Il existe aujourd’hui un consensus académique sur le sujet. L’État français a rendu possible un génocide prévisible. Il a mené une politique basée sur une vision coloniale et raciste du Rwanda, déterminée d’abord et avant tout par la volonté de garder le pays dans la sphère d’influence française. Au début des années 1990, il a armé et entrainé les forces militaires (et sans doute paramilitaires) destinées à jouer un rôle de premier plan dans les massacres, allant jusqu’à permettre la prise en main officieuse du commandement de l’armée rwandaise (FAR) par des officiers français en 1993.

Le président de la République, chef de l’État et des armées, a refusé de prendre en compte des renseignements dont il disposait et qui avertissaient de la préparation, au sein des structures politique et militaire rwandaises, d’une extermination de type génocidaire. Le 27 avril 1994, ont été reçus, au plus haut niveau de l’État, le ministre des Affaires Etrangères du gouvernement rwandais et un extrémiste notoire, fondateur d’un parti raciste appelant au meurtre, alors qu’à cette date il est permis d’estimer à plusieurs centaines de milliers le nombre de victimes déjà exécutées.

La présidence de la République a évité toute arrestation des responsables des massacres lors de leur fuite vers le Zaïre (actuelle RDC), et même facilité leur passage de la frontière à la mi-juillet 1994, sur intervention de la présidence de la République et d’Hubert Védrine lui-même, alors secrétaire général de l’Elysée. Les forces génocidaires purent ainsi reconstituer au sein des camps zaïrois une structure politico-militaire en exil déterminée à revenir sur la défaite de juillet 1994.

Le déni et le silence en la matière constituent une faute morale et politique qui déshonore la gauche. Les nouvelles générations doivent prendre leurs responsabilités, d’autant que le travail de recherche et d’établissement de la vérité historique doit encore se poursuivre.

Il y a notamment un enjeu important s’agissant des viols, qui ont constitué une pratique massive durant le génocide. Les historiens considèrent que 200 000 viols ont été commis, avec transmission volontaire du VIH dans 67% des cas. C’est un crime de guerre courant mais souvent négligé, et cette invisibilité constitue évidemment un enjeu essentiel pour les féministes. À cela il faut ajouter que des viols ont également été commis par des militaires français, avant et après le génocide, y compris dans la Zone humanitaire prétendument sûre établie en juillet 1994.

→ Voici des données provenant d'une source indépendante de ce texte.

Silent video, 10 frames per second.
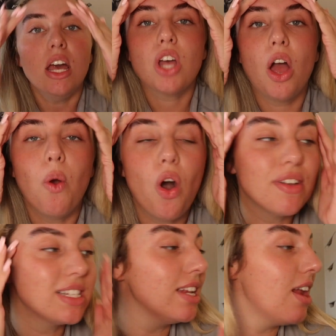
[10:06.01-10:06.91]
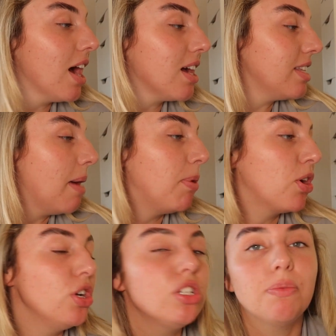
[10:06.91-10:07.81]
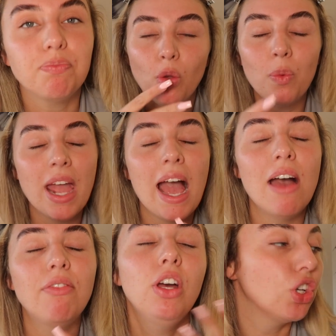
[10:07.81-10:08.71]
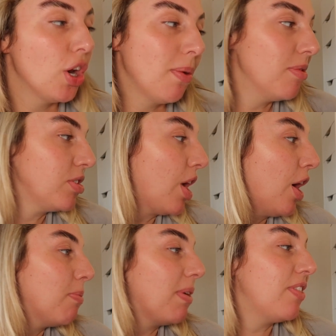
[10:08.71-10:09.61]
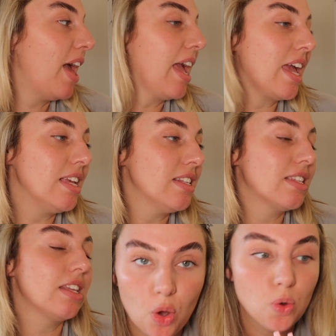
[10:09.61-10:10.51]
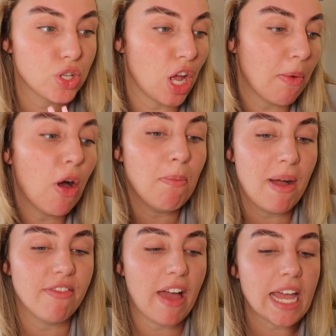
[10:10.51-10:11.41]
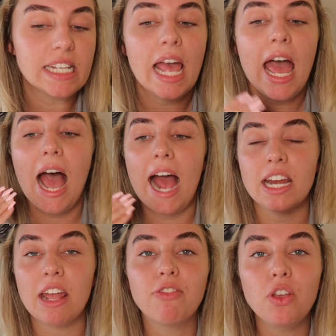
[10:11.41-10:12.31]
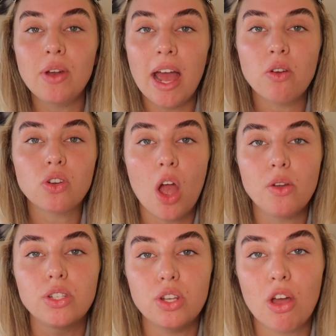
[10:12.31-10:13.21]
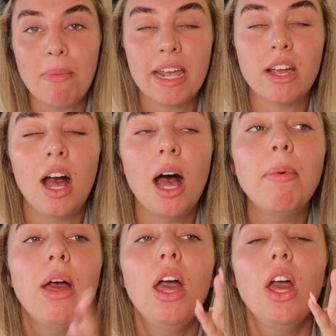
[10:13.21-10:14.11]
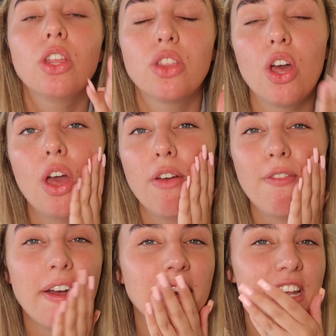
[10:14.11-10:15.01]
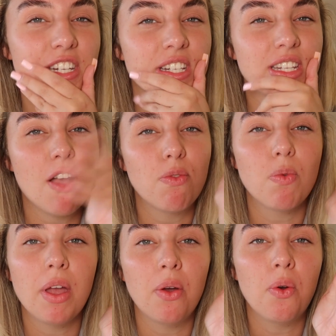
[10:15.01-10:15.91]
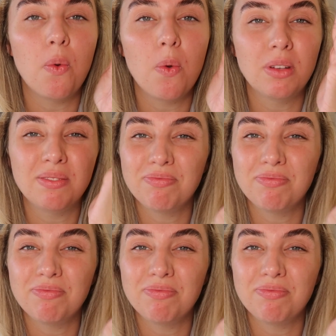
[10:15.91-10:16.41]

So obviously, like I said, because we have got it with the soap, there is also on my face, and if you now go to do your makeup, the foundation and stuff willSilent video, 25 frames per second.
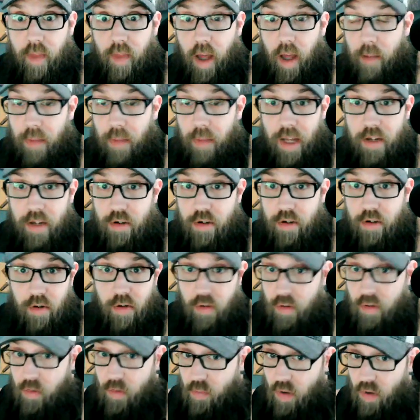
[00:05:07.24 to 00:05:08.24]
I'm nicer
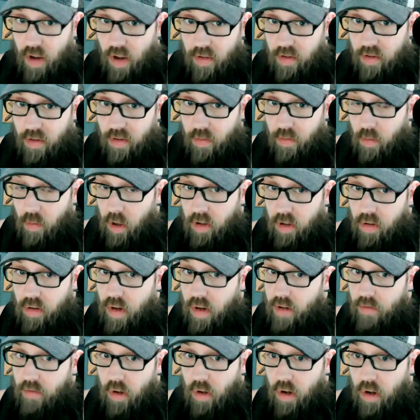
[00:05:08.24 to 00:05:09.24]
to his brother than Walter
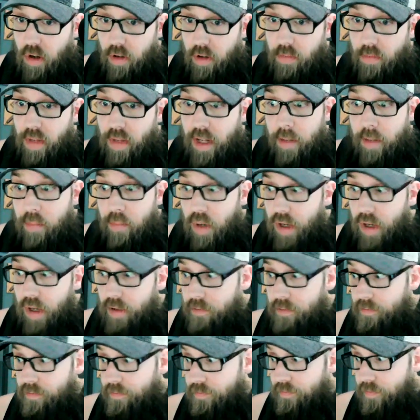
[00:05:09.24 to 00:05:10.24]
ever could be, but
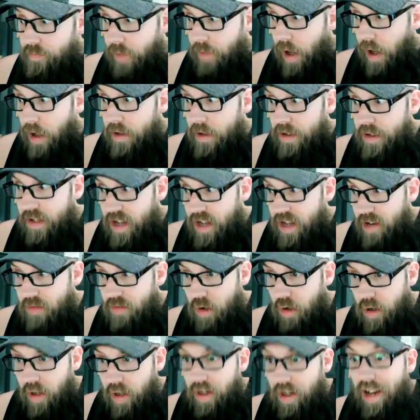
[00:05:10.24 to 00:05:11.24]
Kai has
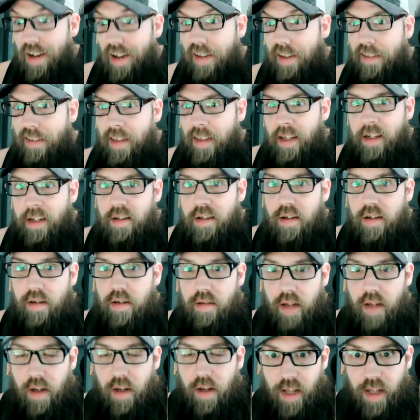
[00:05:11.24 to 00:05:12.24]
never done anything to,
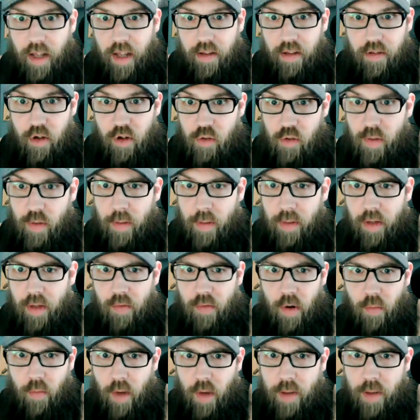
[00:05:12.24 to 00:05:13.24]
you know, get, there's people that
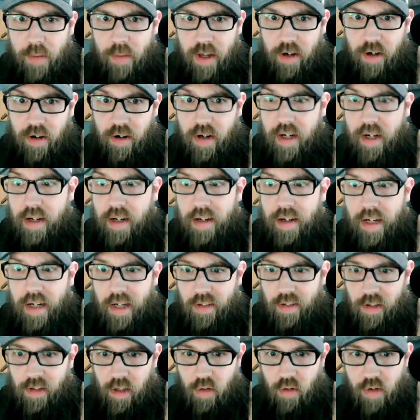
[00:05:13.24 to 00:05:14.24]
run way better
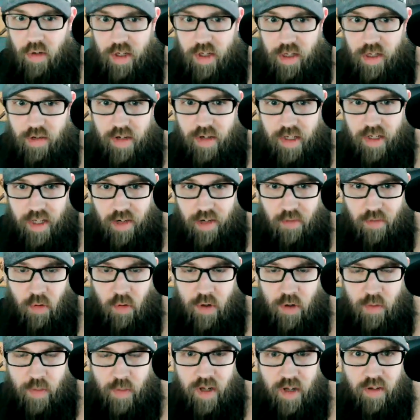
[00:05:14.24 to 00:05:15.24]
in the lower series that have
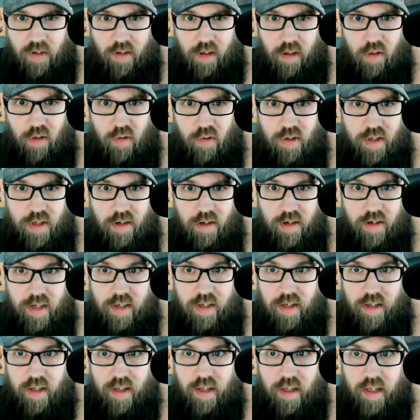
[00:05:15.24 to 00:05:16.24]
always been in the lower
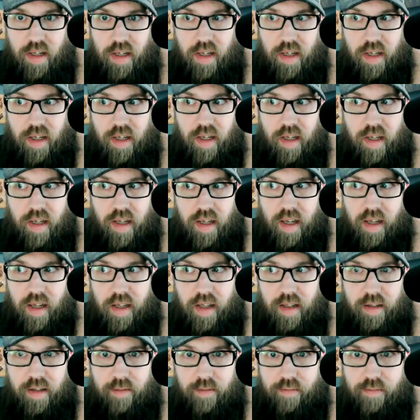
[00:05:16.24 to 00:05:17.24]
series
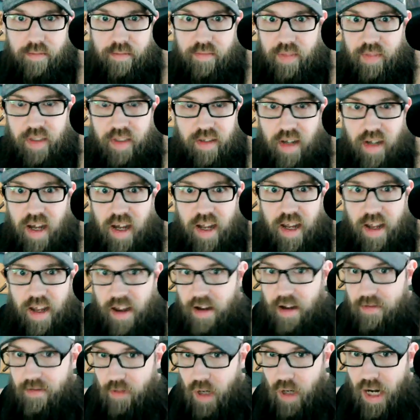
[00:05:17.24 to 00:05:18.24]
than Ty
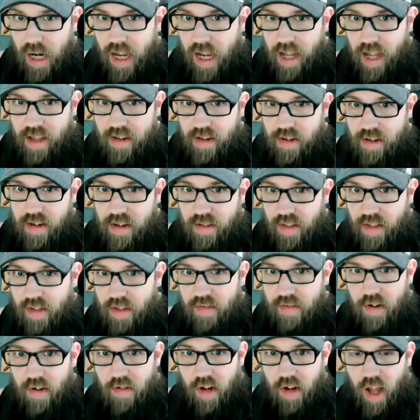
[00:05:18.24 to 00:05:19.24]
ever has. And
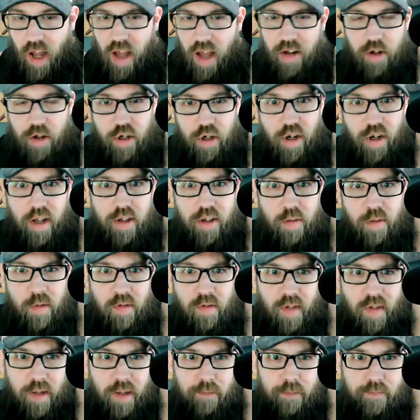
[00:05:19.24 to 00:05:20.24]
they've never gotten a shot to
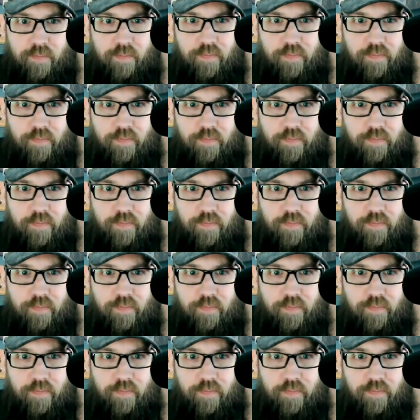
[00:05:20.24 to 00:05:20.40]
move up.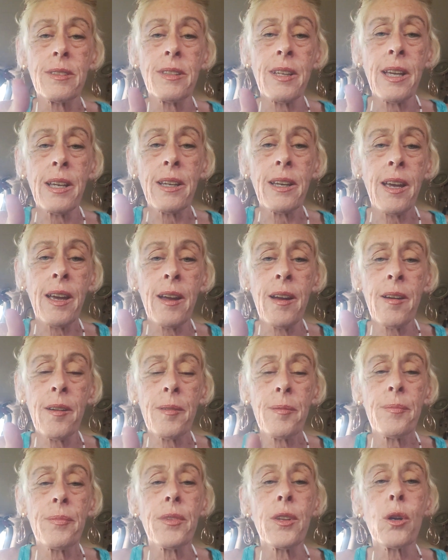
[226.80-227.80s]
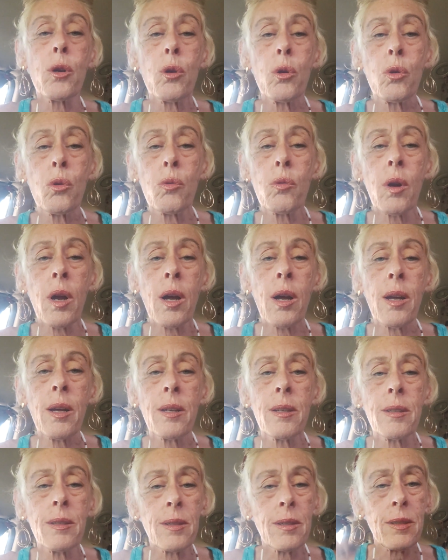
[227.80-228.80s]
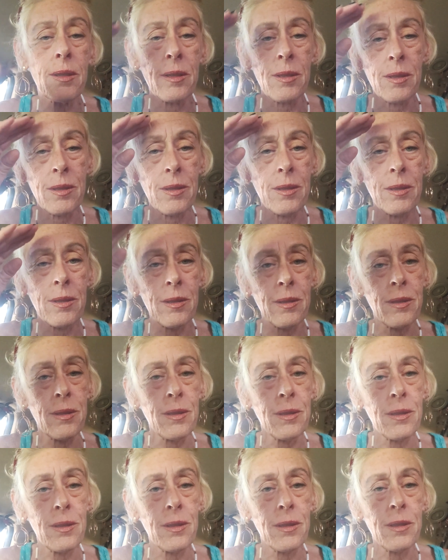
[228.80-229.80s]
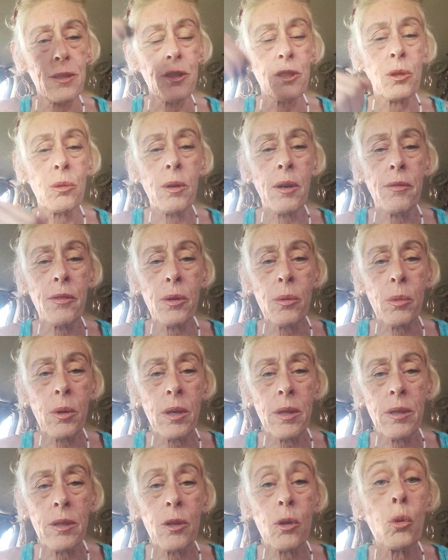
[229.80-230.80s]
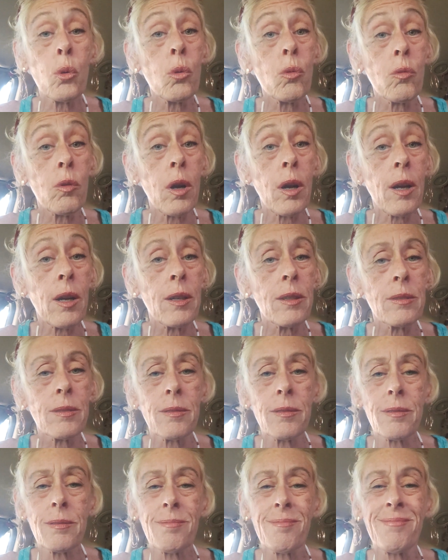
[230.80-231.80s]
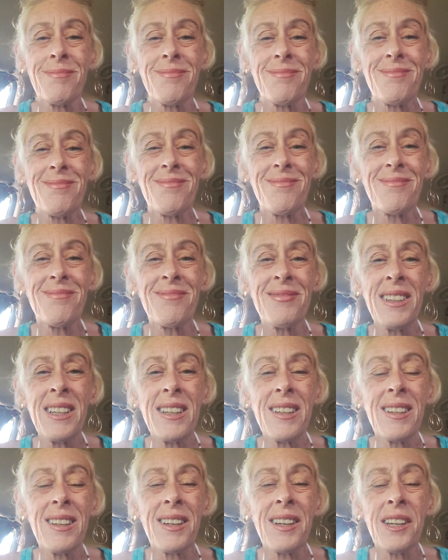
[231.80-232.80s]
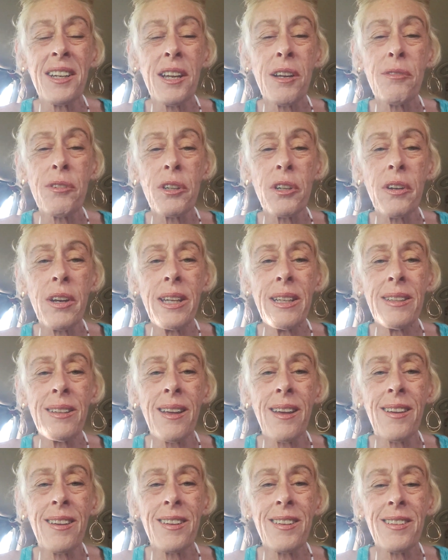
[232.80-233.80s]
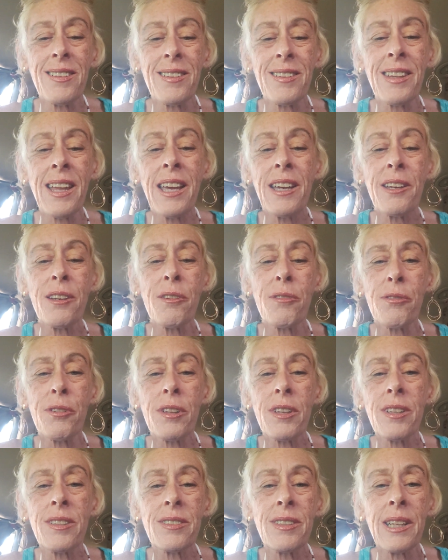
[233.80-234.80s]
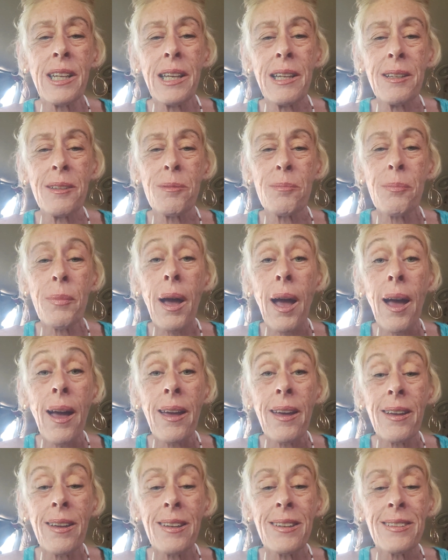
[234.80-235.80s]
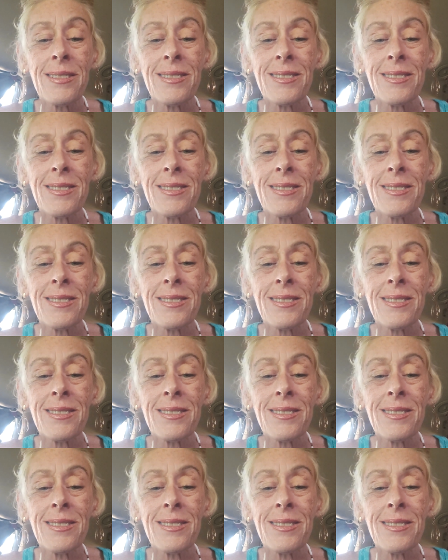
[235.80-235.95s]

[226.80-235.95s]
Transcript: Take care. Hoorah to everyone. Hoorah. And have a great day. Thank you for listening. Bye.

Cette question plus générale des pratiques de l’armée française mérite de sortir de l’ombre où elle est encore maintenue.

Si nous, à gauche, camp de l’émancipation humaine, nous ne faisons pas ce devoir de vérité, comment être audible et crédible pour dénoncer les crimes de masse présents et à venir ? Je formule le vœu que cette lucidité nous rassemble désormais.